Was Google’s document ‘leak’ a strategic move? An SEO theory

05.09.2024 16:00

Read it again: there was no leak. The information was shared with industry veterans.

It certainly is a treasure map for SEOs. Solving this puzzle will require our collective insight, critical thinking and analysis – if that’s even possible.

Why the pessimism?

It’s like when a chef tells you the ingredients to the delicious dish you’ve just consumed. You hurry to note it all down as he turns away.

But when you try recreating the same recipe at home, it’s nowhere near what you experienced at the restaurant.

It’s the same with the Google document “leak.” My perspective is our industry was given the types of ingredients used to determine the top search results, but no one knows how it’s all put together.

Not even the brightest two among us who were given access to the documentation.

If you recall…

In May, thousands of internal documents, which appear to have come from Google’s internal Content API Warehouse, claimed to have been leaked (per publication headlines).

In reality, they were shared with prominent industry SEO veterans, including Rand Fishkin, SparkToro co-founder. Fishkin outright acknowledged in his article that the information was shared with him.

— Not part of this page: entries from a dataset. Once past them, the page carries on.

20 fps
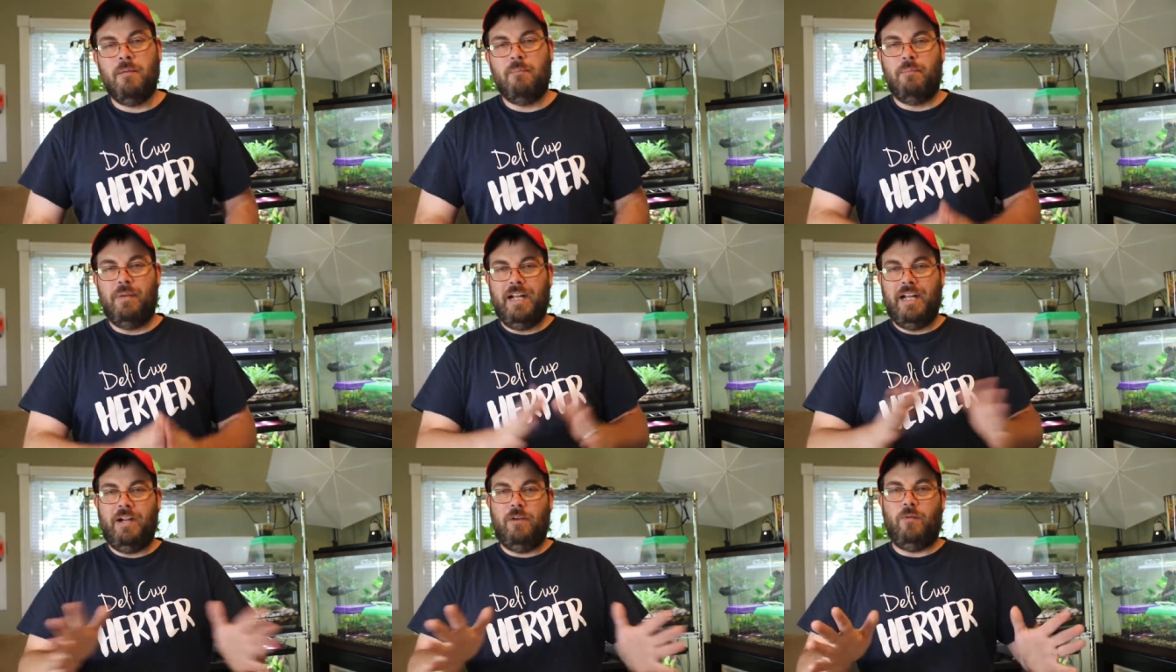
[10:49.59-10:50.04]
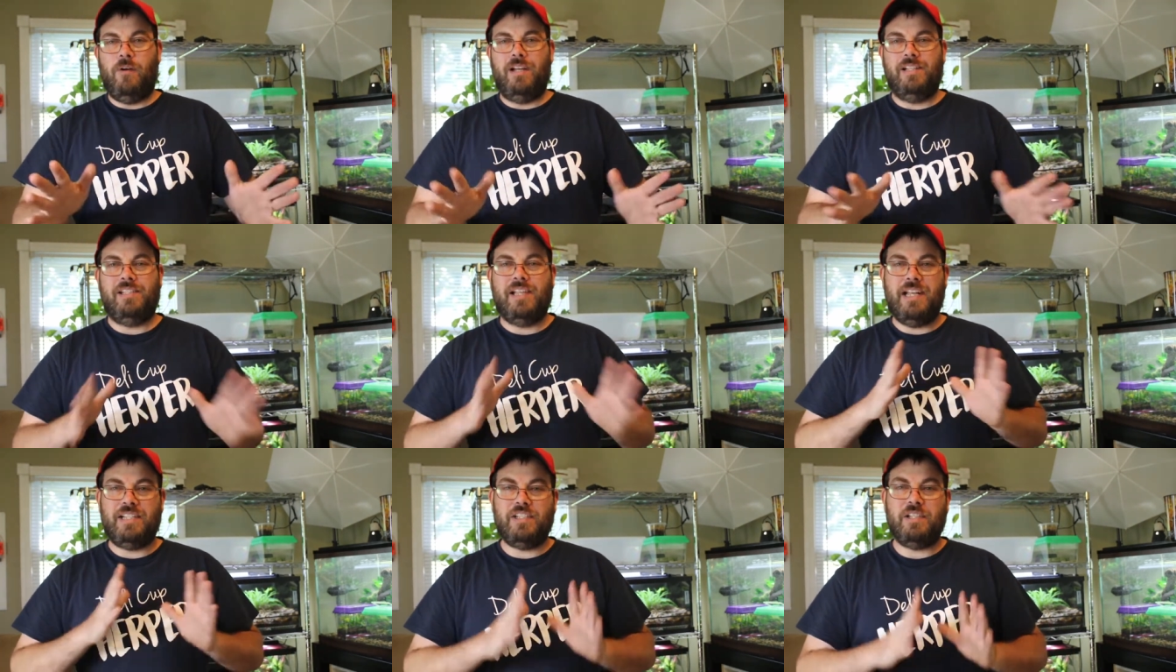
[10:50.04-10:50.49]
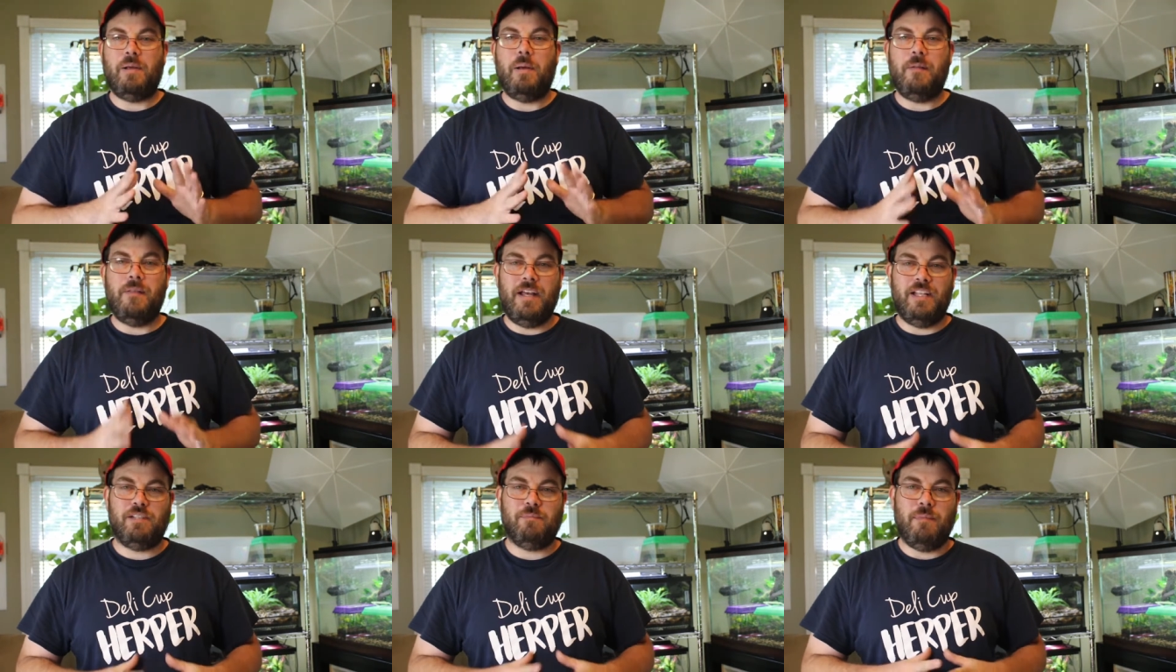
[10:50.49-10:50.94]
But anyways,
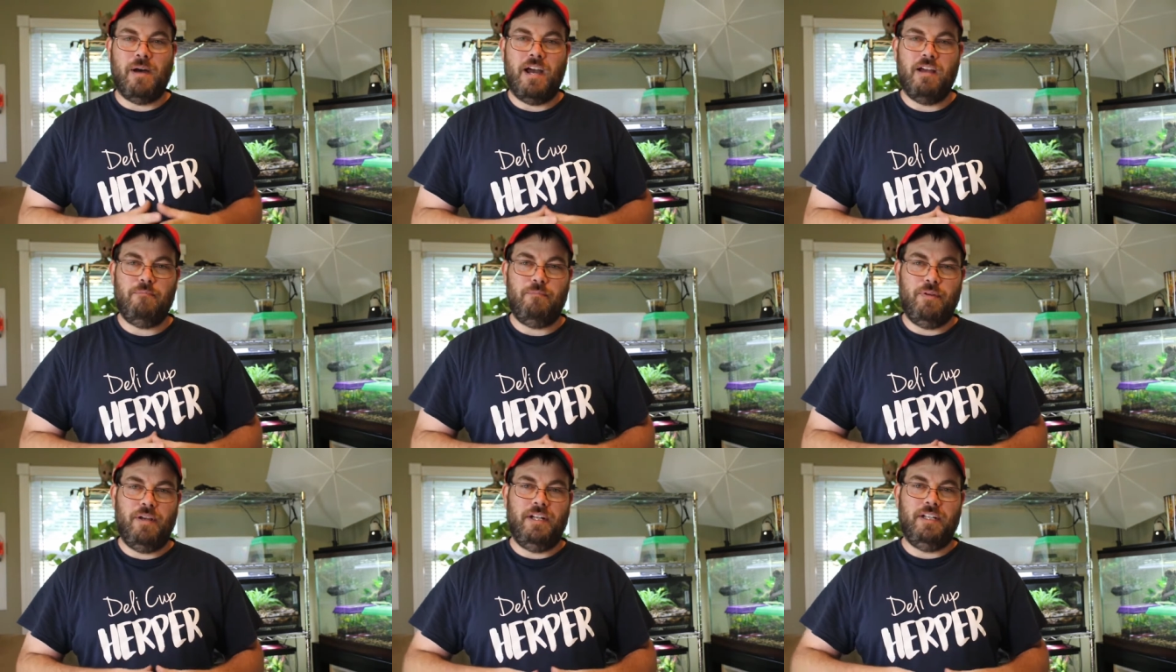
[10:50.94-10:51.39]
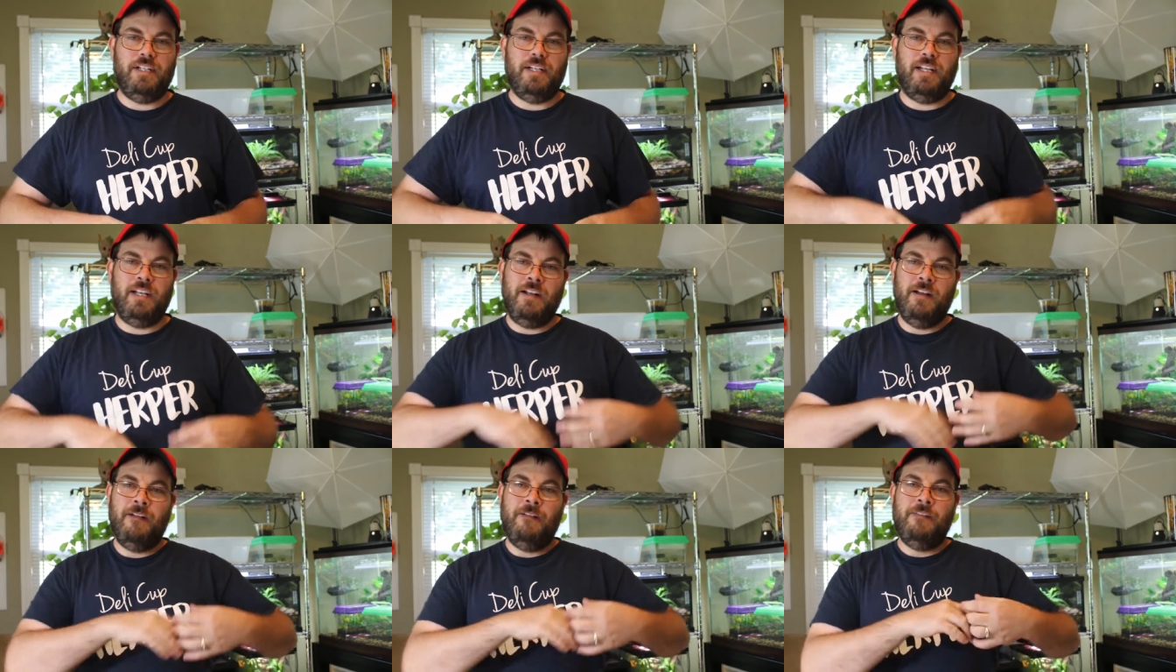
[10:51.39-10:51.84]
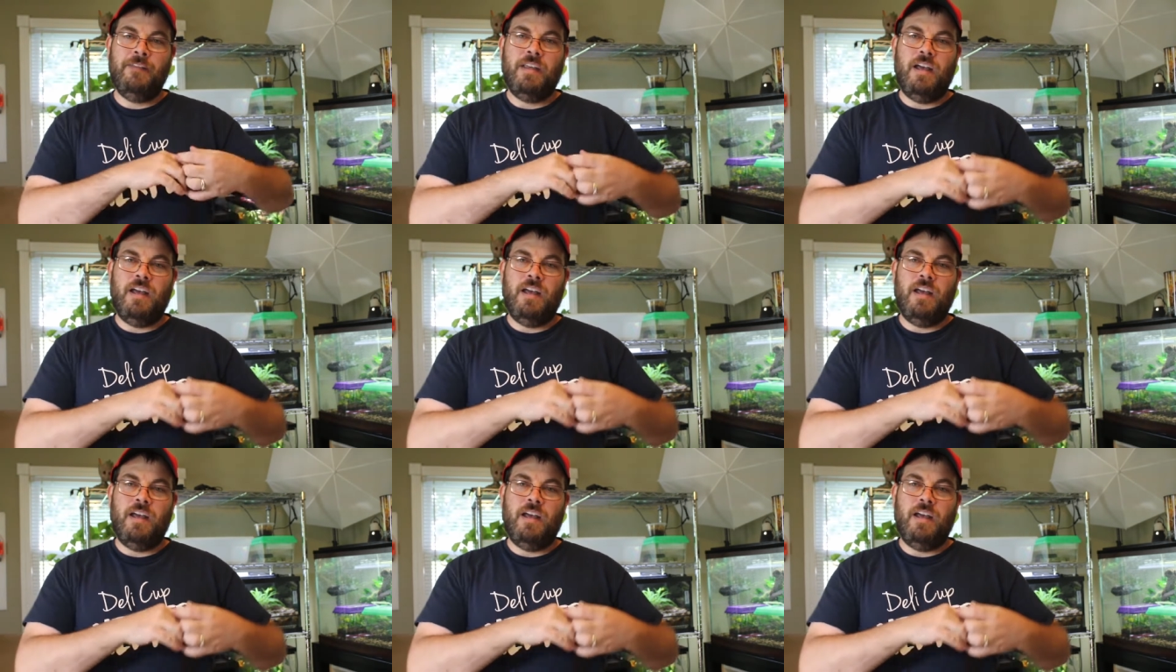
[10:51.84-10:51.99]
that's my opinion.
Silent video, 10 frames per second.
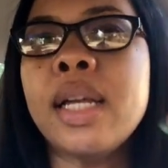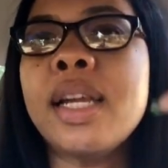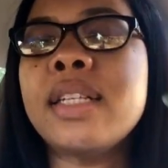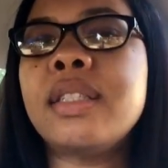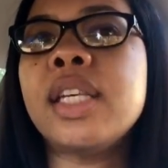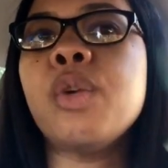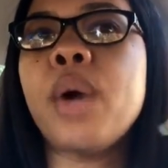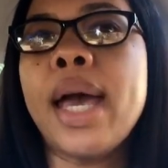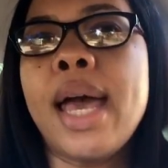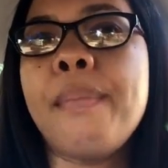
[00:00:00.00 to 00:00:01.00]
Let's see
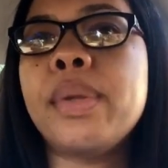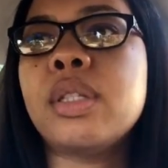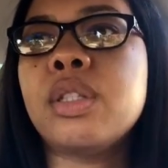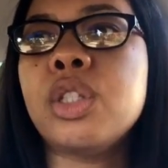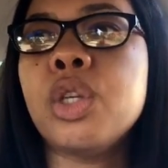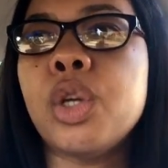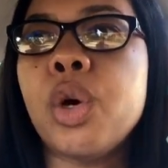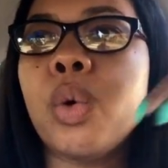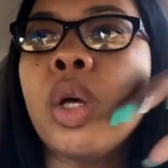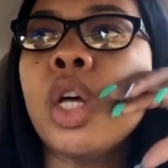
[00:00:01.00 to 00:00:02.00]
what happens, you
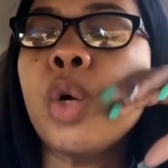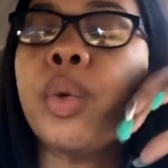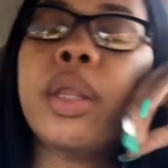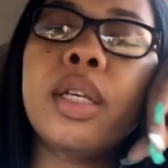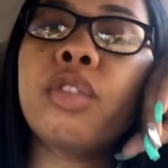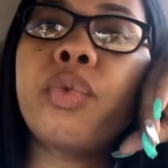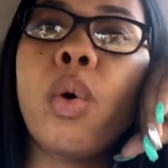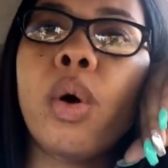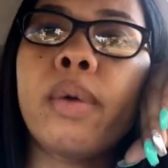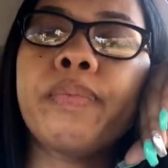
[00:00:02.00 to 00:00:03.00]
know, with this
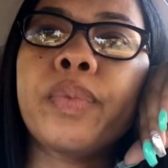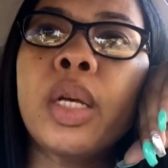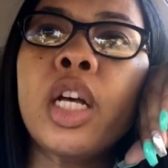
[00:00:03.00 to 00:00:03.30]
forum.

In turn, he shared the documentation with Mike King, owner of iPullRank. Together and separately, they both reviewed the documentation and provided their own respective POVs in their write-ups. Hence, my take on all of this is that it’s strategic information sharing.

That fact alone made me question the purpose of sharing the internal documentation.

It seems the goal was to give it to SEO experts so they could analyze it and help the broader industry understand what Google uses as signals for ranking and assessing content quality.

“You don’t pay a plumber to bang on the pipe, you pay them for knowing where to bang.”

There’s no leak. An anonymous source wanted the information to be more broadly available.

Going back to the restaurant metaphor, we can now see all the ingredients, but we don’t know what to use, how much, when and in what sequence (?!), which leaves us to continue speculating.

The reality is we shouldn’t know.

Google Search is a product that’s part of a business owned by its parent company, Alphabet.

Do you really think they would fully disclose documentation about the inner workings of their proprietary algorithms to the world? That’s business suicide.

This is a taste.

For established SEOs, the shared Google documentation that’s now public sheds light on some of the known ranking factors, which largely haven’t changed:

Ranking features: 2,596 modules are represented in the API documentation with 14,014 attributes.
Existence of weighting of the factors.
Links matter.
Successful clicks matter.
Brand matters (build, be known).
Entities matter.

Here’s where things get interesting because the existence of some aspects means Google can boost or demote search results:

SiteAuthority – Google uses it but also denied having a website authority score
King’s article has a section called “What are Twiddlers.” While he goes on to say there’s little information about them, they’re essentially re-ranking functions or calculations.

King’s article “Google only uses the last 20 changes of a URL when analyzing links.” Again, this sheds some light on the idea that Google keeps all the changes they’ve ever seen for a page.

Both Fishkin and King’s articles are lengthy, as one might expect.

If you’re going to spend time reading through either articles or – tip of the cap to you – the documents themselves, may you be guided by this quote by Bruce Lee that inspired me:

“Absorb what is useful, discard what is not, add what is uniquely your own.”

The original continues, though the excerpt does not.